_EXERCISE DETAILS_
Repeat the entries below exactly. Drop the pictures.

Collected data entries
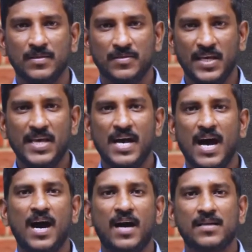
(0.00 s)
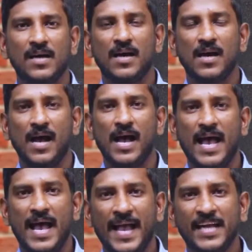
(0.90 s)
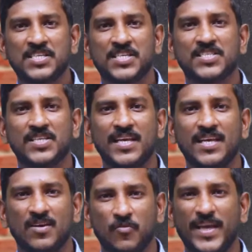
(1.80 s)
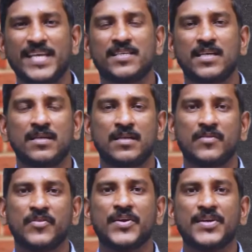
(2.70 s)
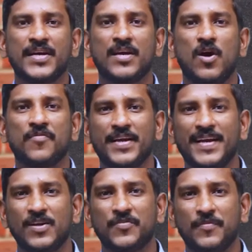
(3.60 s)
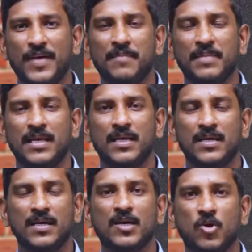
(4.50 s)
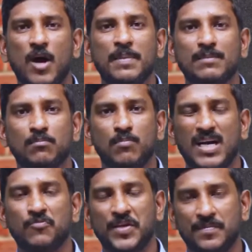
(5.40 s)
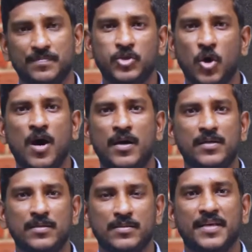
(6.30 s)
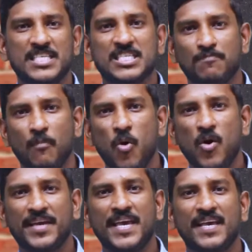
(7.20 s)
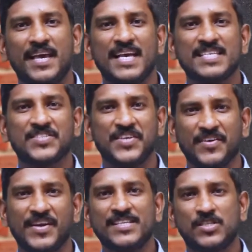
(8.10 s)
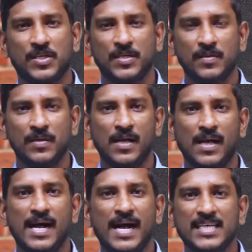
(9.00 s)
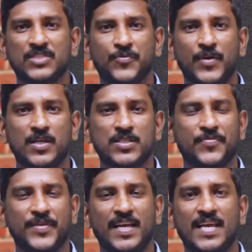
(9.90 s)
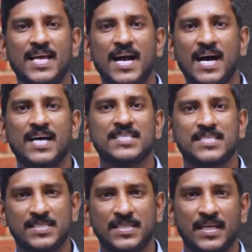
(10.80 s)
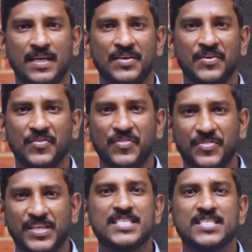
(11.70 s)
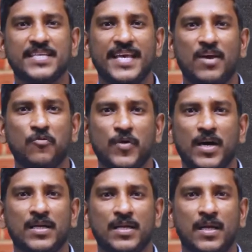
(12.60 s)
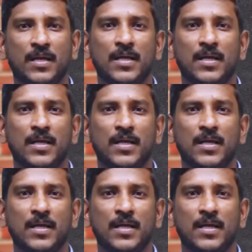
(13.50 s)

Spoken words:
They are anxiously awaiting the return of the head of the family, Robert Baldwin. John is smoking a cigarette as philosophically as this day were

_FINISHED TASK_
(0.00 s)
(0.90 s)
(1.80 s)
(2.70 s)
(3.60 s)
(4.50 s)
(5.40 s)
(6.30 s)
(7.20 s)
(8.10 s)
(9.00 s)
(9.90 s)
(10.80 s)
(11.70 s)
(12.60 s)
(13.50 s)

Spoken words:
They are anxiously awaiting the return of the head of the family, Robert Baldwin. John is smoking a cigarette as philosophically as this day were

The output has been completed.